Opinión

Desesperados por el poder

Comandante Raúl Hidalgo Zambrano Guayaquil.

 

En las últimas horas el prefecto de la provincia de Cotopaxi y allegados fueron detenidos acusados de desviar 30 millones en su beneficio; algunos exprefectos glosados por la Contraloría General del Estado pretenden ser reelegidos; un exalcalde de la ciudad de Quito, destituido, está impulsando su reelección; una asambleísta expresidenta de la federación deportiva del Guayas es condecorada por la Asamblea Nacional: solo hay que comparar el desastre que dejó las instalaciones deportivas y como están en la actualidad con una buena administración.

A menos de un año para las elecciones de las autoridades seccionales se ha desatado extraoficialmente una campaña feroz de desprestigio entre muchos de los aspirantes, algunos esperan ser reelegidos.
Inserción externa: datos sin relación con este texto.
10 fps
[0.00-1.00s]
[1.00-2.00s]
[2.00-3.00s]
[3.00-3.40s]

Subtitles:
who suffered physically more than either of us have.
Nuestro Ecuador está dividido políticamente en 24 provincias, 221 cantones, 1499 parroquias (1140 rurales y 359 urbanas), por lo que, es necesario la elección de los administradores, a los que acompañaran una masa burocrática que incluye asesores, a quienes “caras vemos, pero corazones no sabemos”.
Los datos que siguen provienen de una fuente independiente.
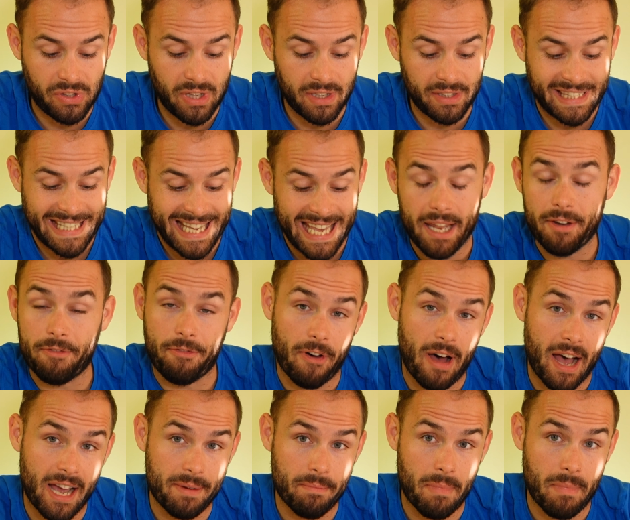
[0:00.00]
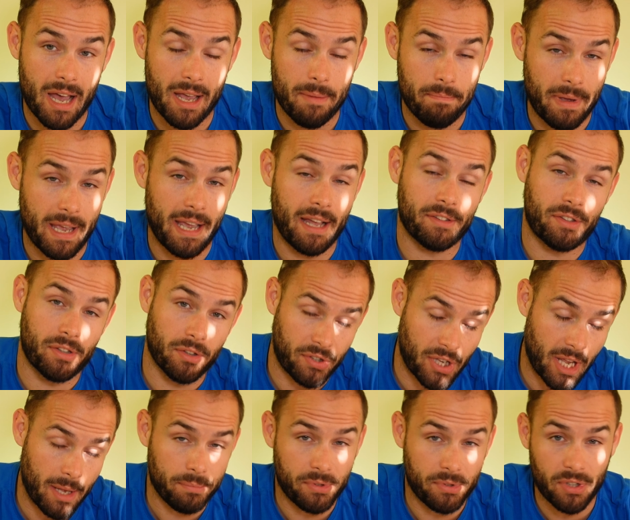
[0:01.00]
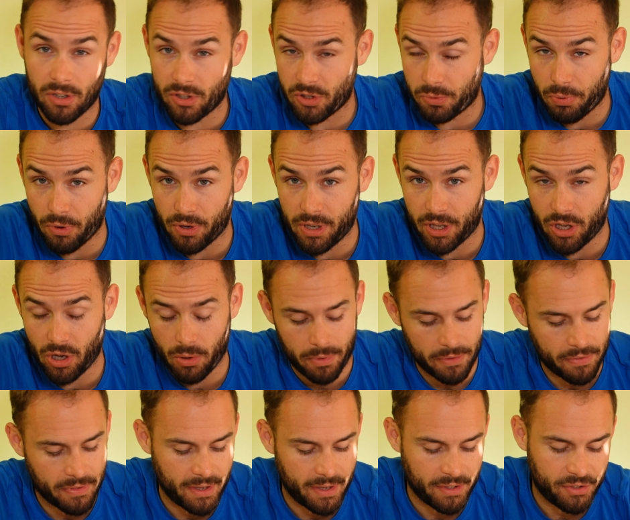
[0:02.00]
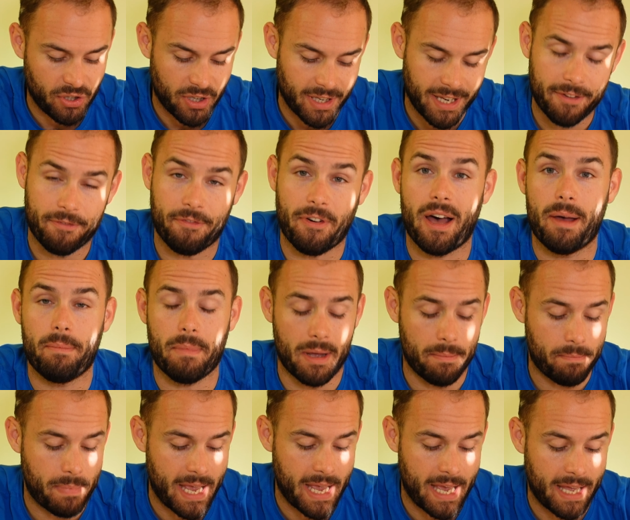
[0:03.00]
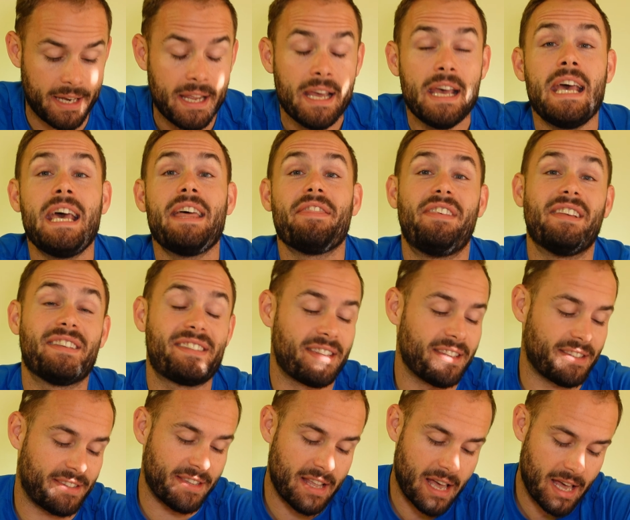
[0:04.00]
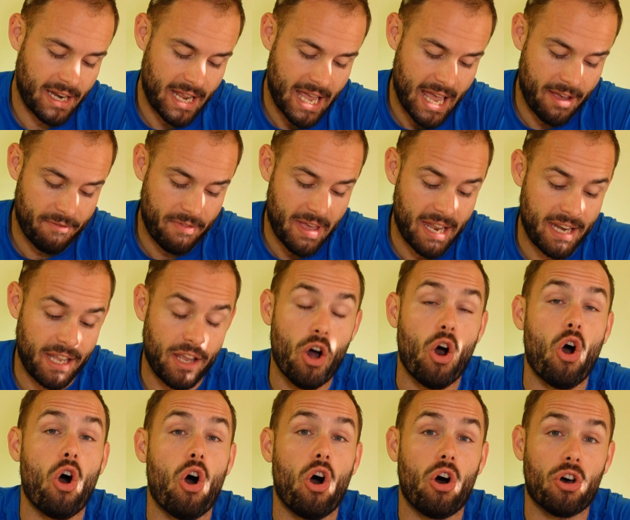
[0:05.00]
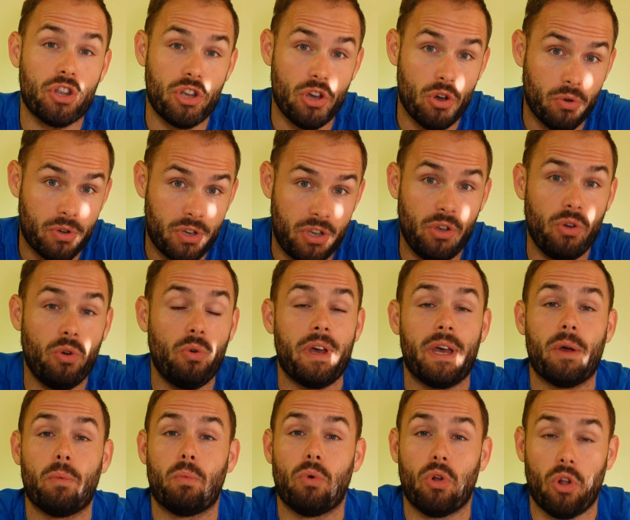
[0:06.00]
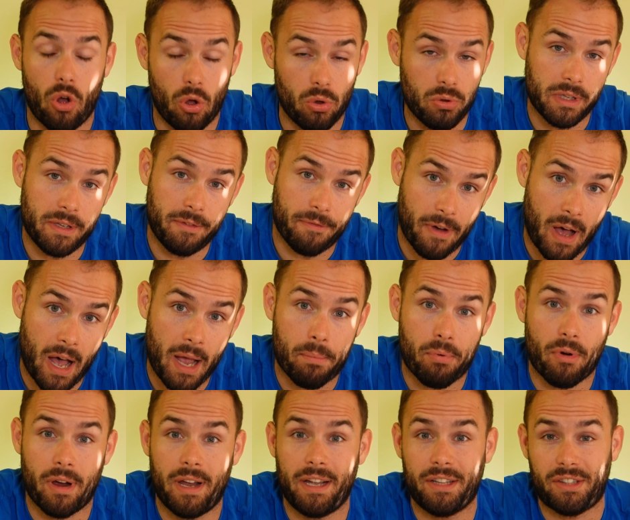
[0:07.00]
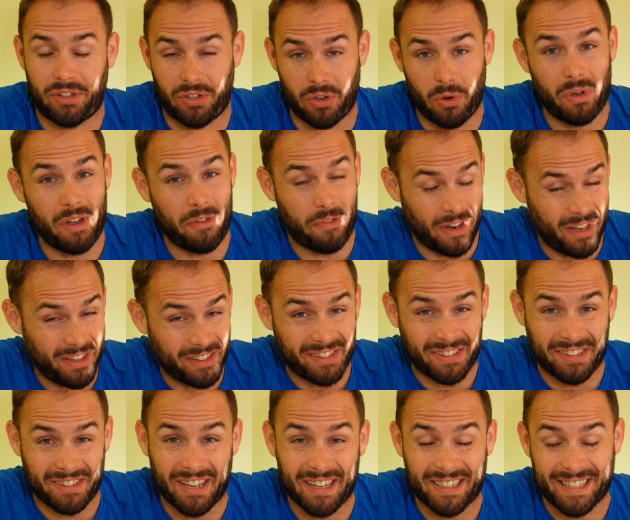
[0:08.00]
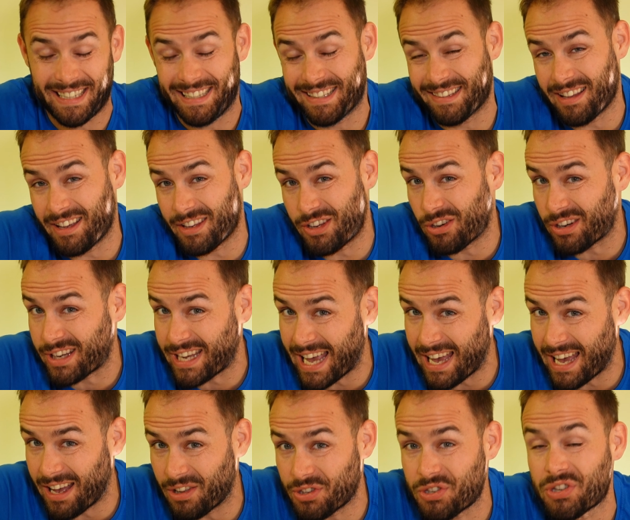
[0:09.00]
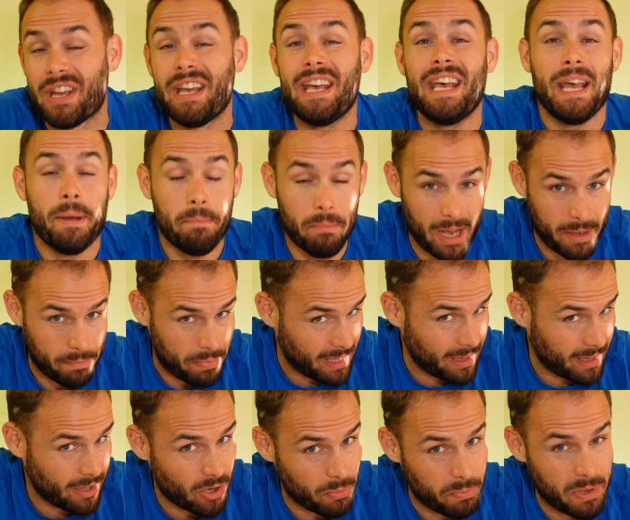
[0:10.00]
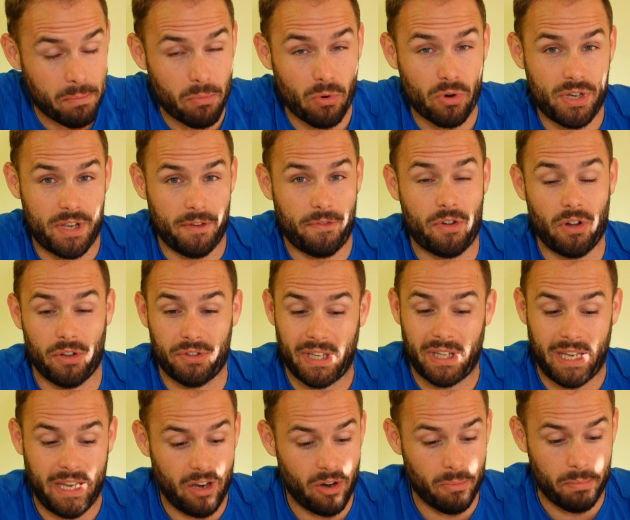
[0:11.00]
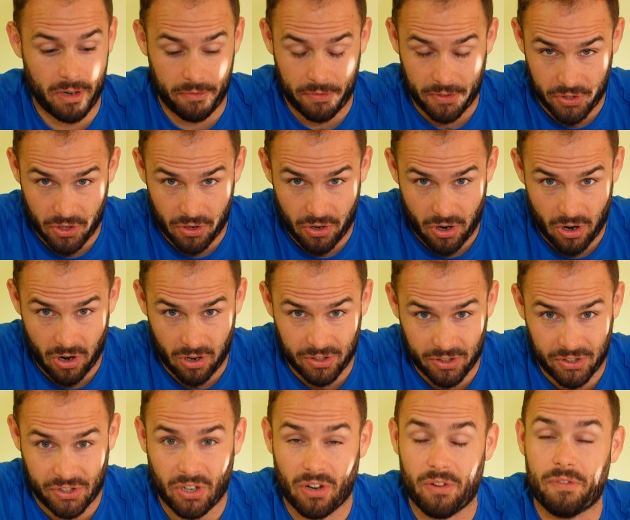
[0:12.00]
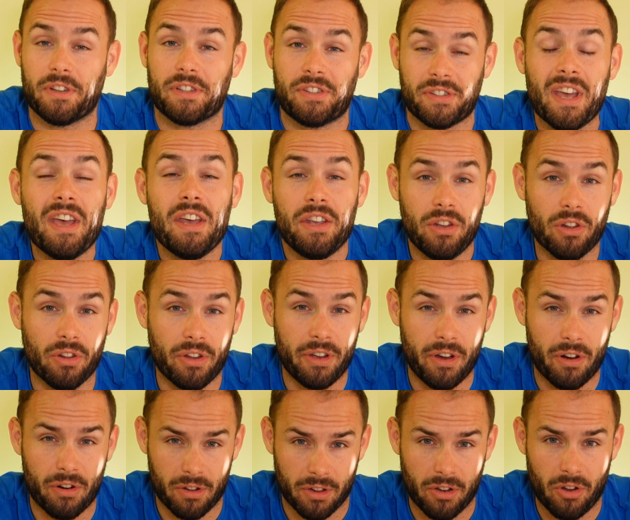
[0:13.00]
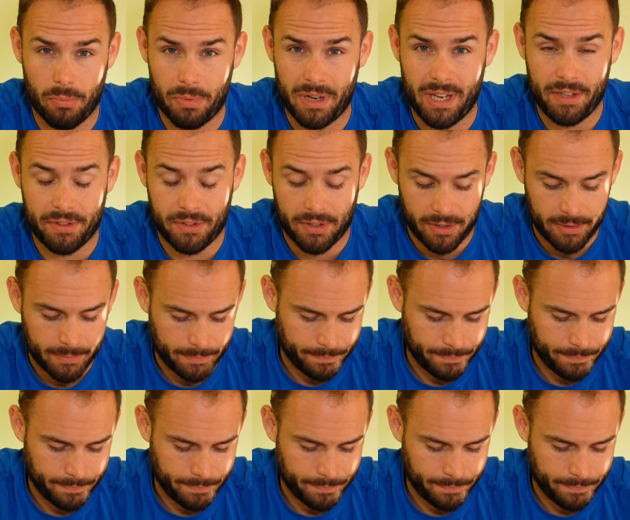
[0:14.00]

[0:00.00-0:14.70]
this to hit Find My Band. So Samsung's pretty good with this. You can hit Find My Band. This does not have any audio cue. It will only vibrate. So if it is stuck in like your couch, it might be a little bit more difficult to hear, but if it's on a hard surface, you'll hear it a little bit easier.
En increíble la sobreposición de tareas para administrar los escasos recursos económicos: Cada provincia tiene dos instituciones, la Gobernación y un Gobierno Autónomo Descentralizado Provincial (Prefectura); la primera es dirigida por un gobernador nombrado a dedo por el presidente de la República; la segunda es liderada por un prefecto elegido por voto democrático, ¿por qué debe existir dos instituciones para administrar una provincia?

Se suma a esta sobreposición los cantones con un Gobierno Autónomo Descentralizado Municipal, liderado por un alcalde, y las parroquias con un Gobierno Autónomo Descentralizado Parroquial, liderado por el presidente de la Junta Parroquial, electos por los ciudadanos.

Lo preocupante es que todos los aspirantes a administrar los asuntos públicos, recursos o negocios de la obra pública, manifiestan que lo harán con transparencia y honradez en beneficio del pueblo, pero muchos hechos han demostrado que cuando llegan al poder, manejan los recursos hacia sus intereses personales.

Cuando la confianza en los elegidos se ve afectada aparecen todo tipo de adjetivos calificativos que son usados comúnmente, como: “avispado el man”, demuestra sagacidad y viveza criolla; “no es cojudo el man”, no es tonto, bobo o animal castrado; “idiotas los manes”, son tontos, no entienden; “inocentones los manes”, son fáciles de engañar y cándidos; ¿Somos estúpidos, necios o faltos de inteligencia los electores?

Existen aspirantes que han fallado anteriormente y se están promoviendo para retornar, no será que intentan aprovecharse de la amnesia social en la que vivimos por la pérdida de memoria, así, aplaudimos y los impulsamos otra vez para que abusen del poder, luego solo inventamos más adjetivos calificativos para sus perjudiciales proezas.

Me resisto a creer que los ecuatorianos seamos estúpidos, más bien me inclino que estamos desinteresados en analizar el perfil de los políticos avispados, desesperados por el poder, y por estar en modo de supervivencia en medio de la estrechez económica, inseguridad, y de remate asediados por los monstruos del narcotráfico e impunidad.